Your objective — The listing below should be reproduced exactly, with the pictures omitted.

*** Data for this task Section Begins ***

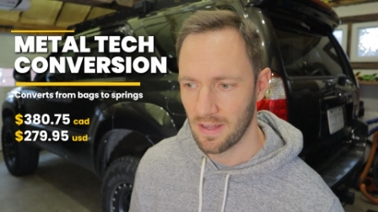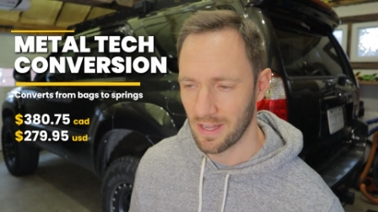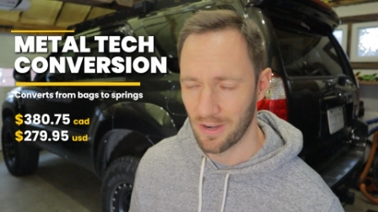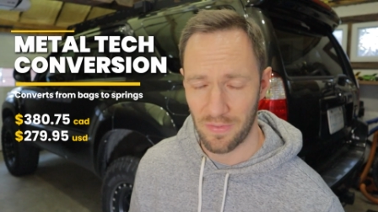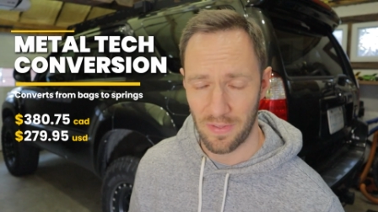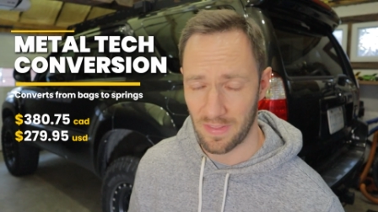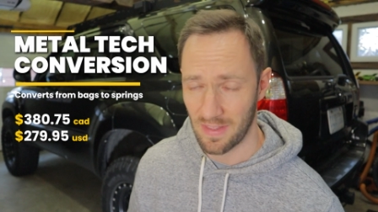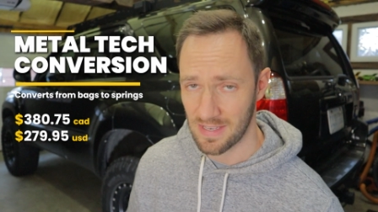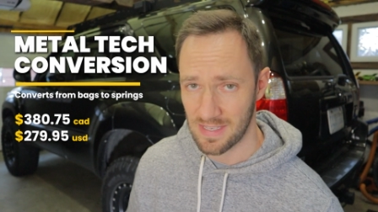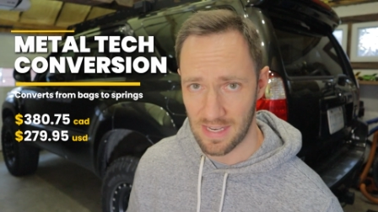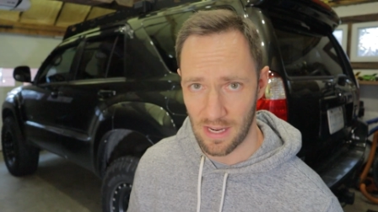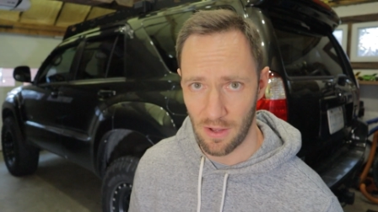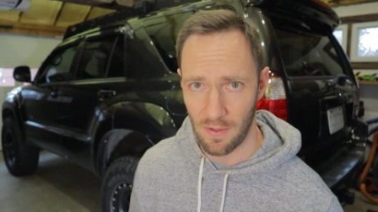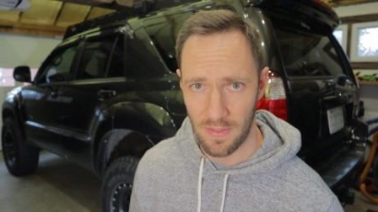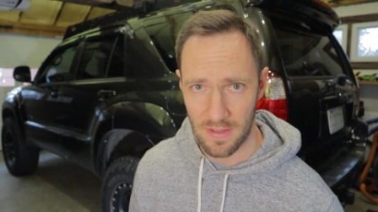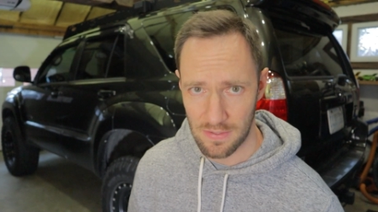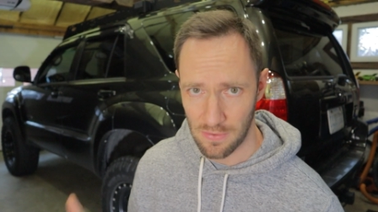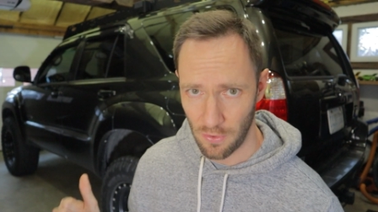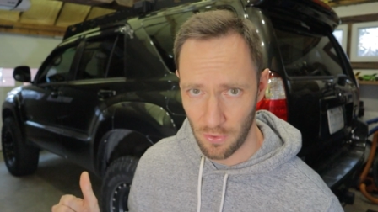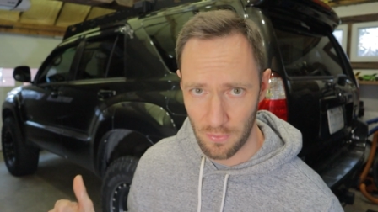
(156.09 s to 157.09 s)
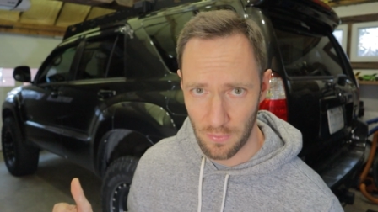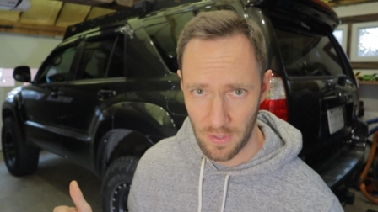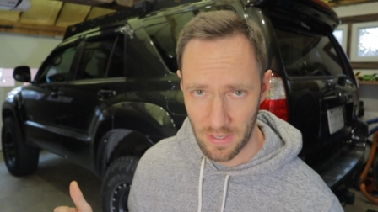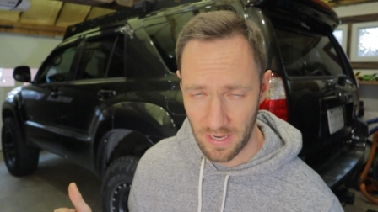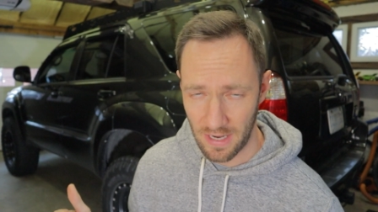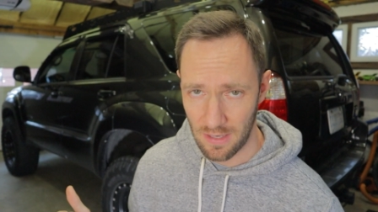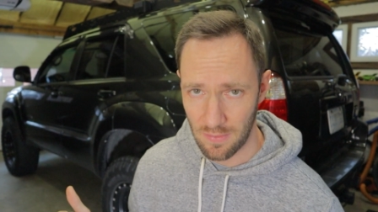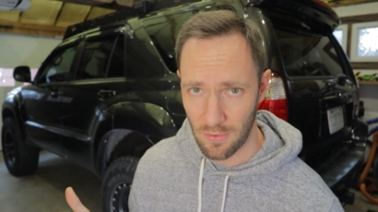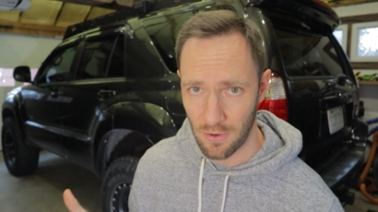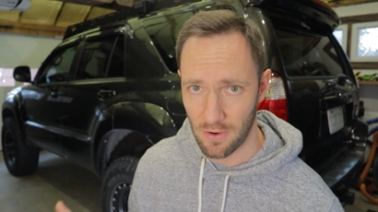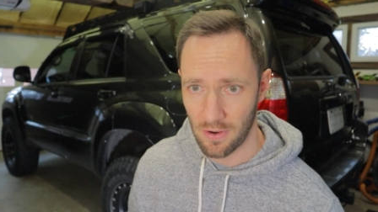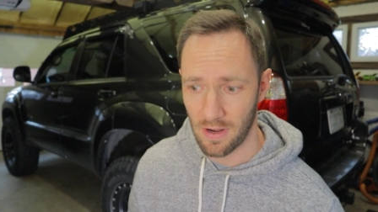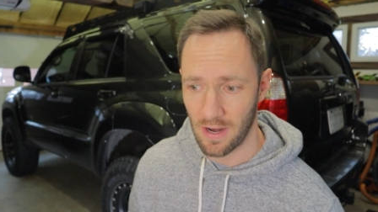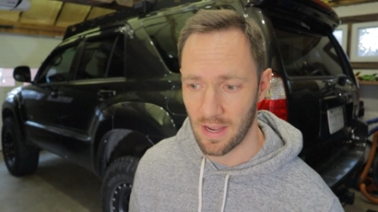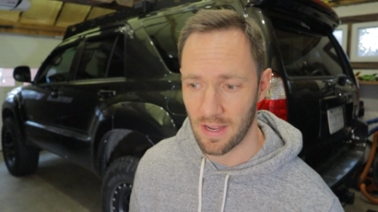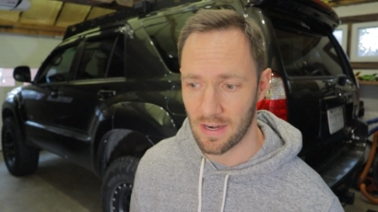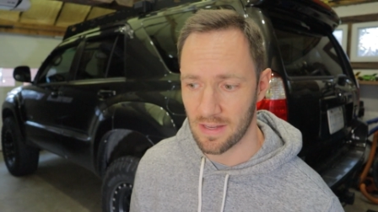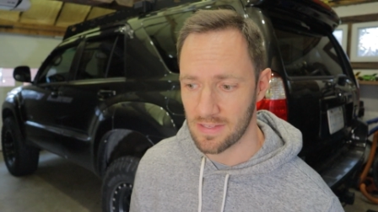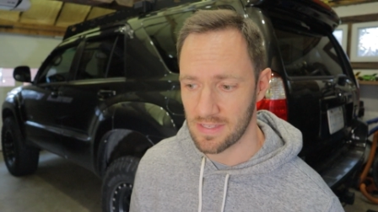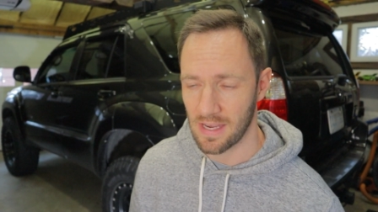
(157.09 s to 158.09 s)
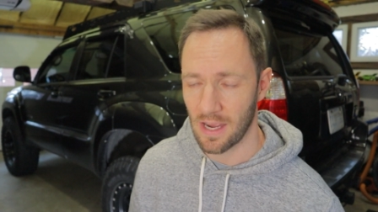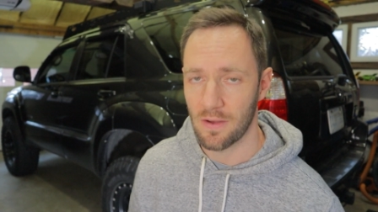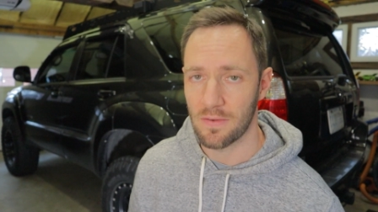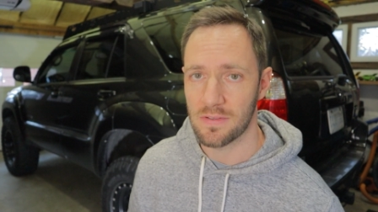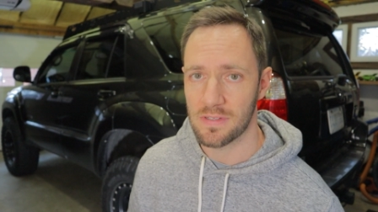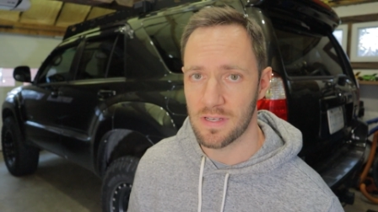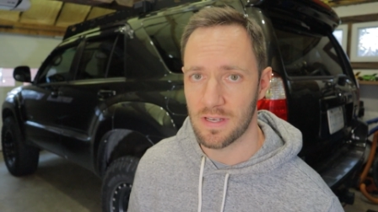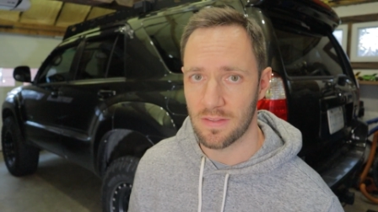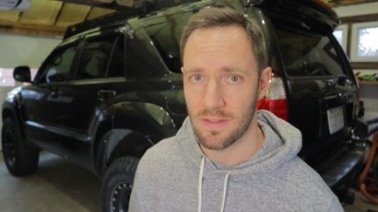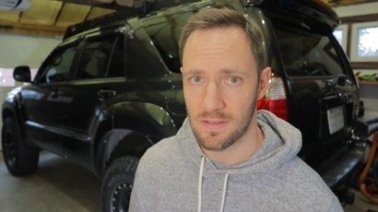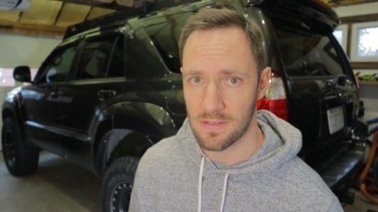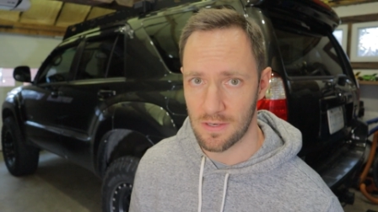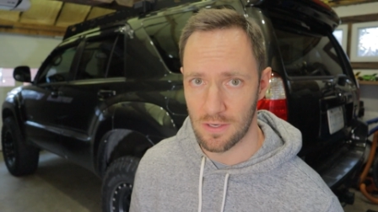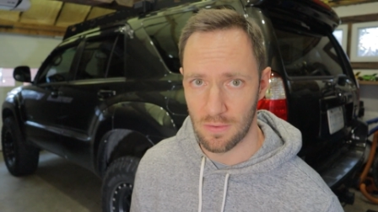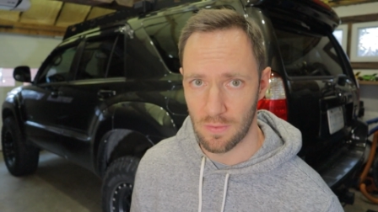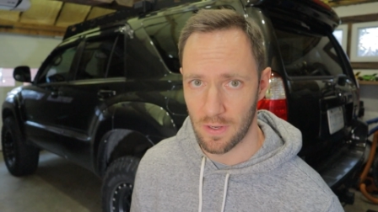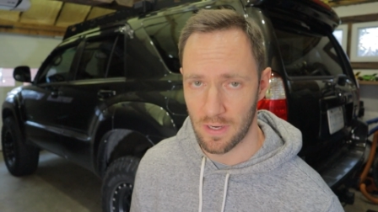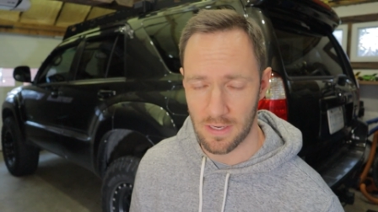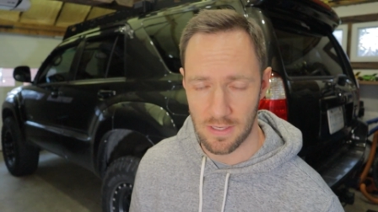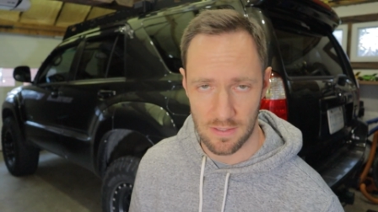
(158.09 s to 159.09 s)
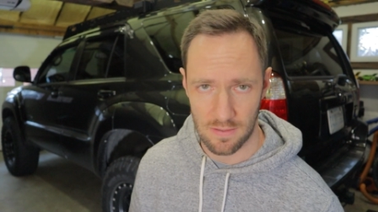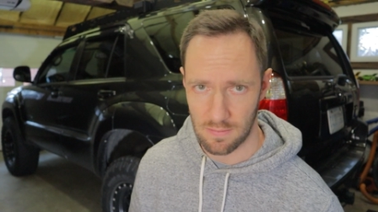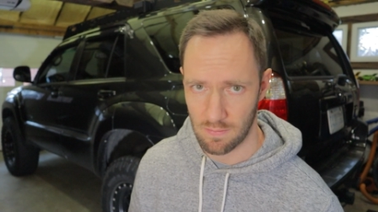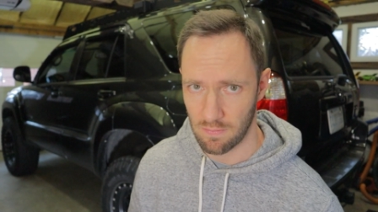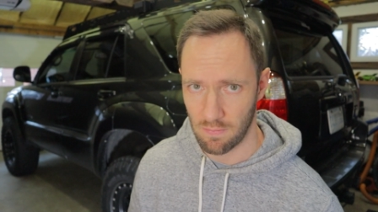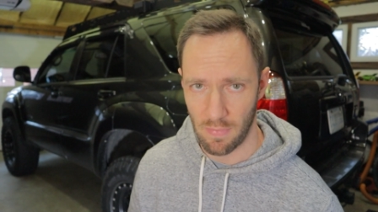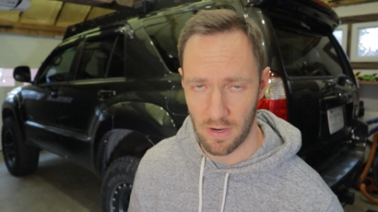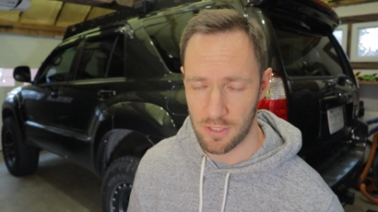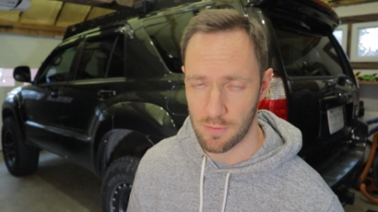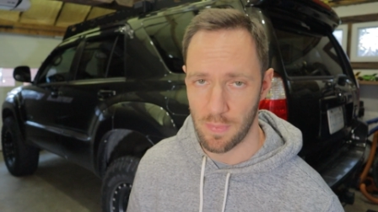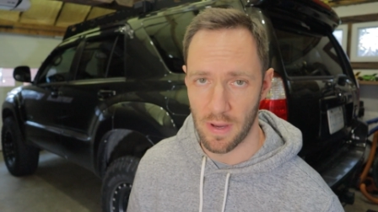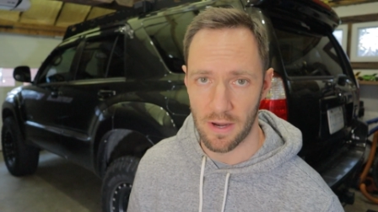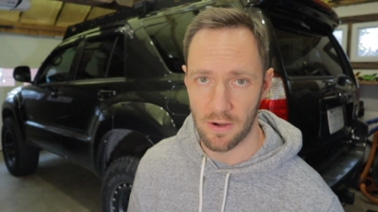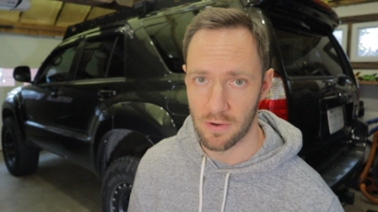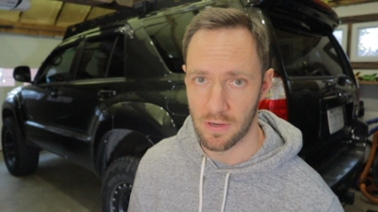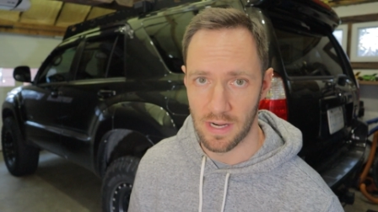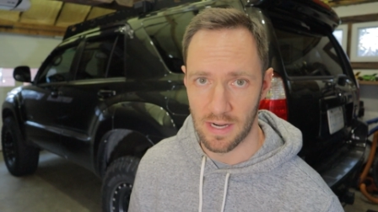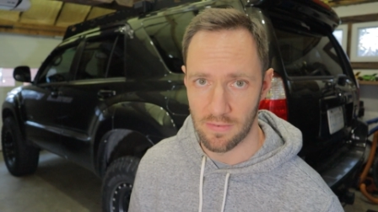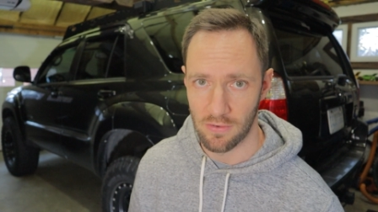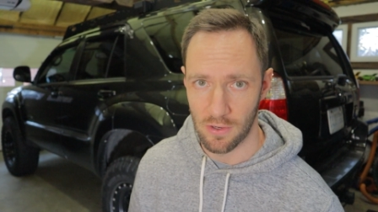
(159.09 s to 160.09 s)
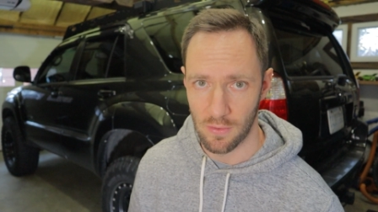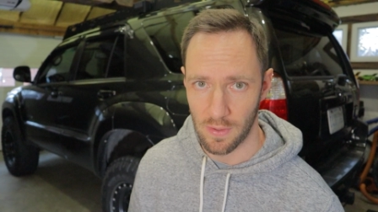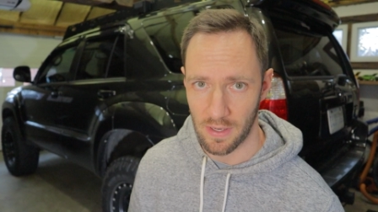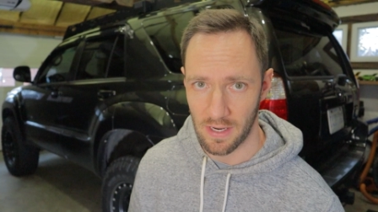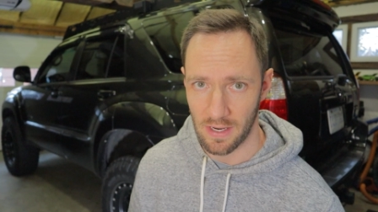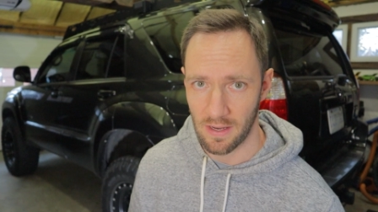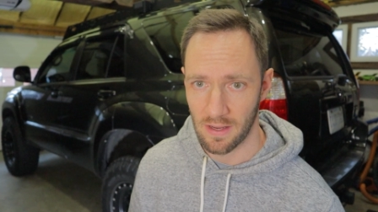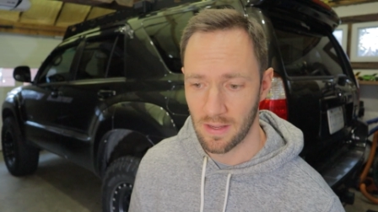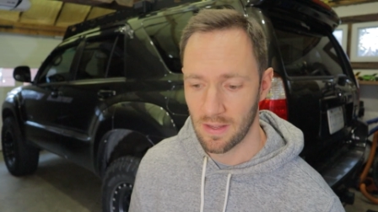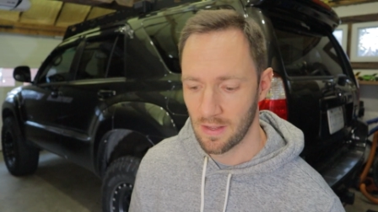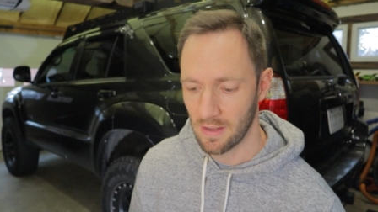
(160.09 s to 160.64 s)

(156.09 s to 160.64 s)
don't think they sell this old one anymore, and it sounds like this new one is much better in every way.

*** Data for this task Section Ends ***

Completed exercise —
(156.09 s to 157.09 s)
(157.09 s to 158.09 s)
(158.09 s to 159.09 s)
(159.09 s to 160.09 s)
(160.09 s to 160.64 s)

(156.09 s to 160.64 s)
don't think they sell this old one anymore, and it sounds like this new one is much better in every way.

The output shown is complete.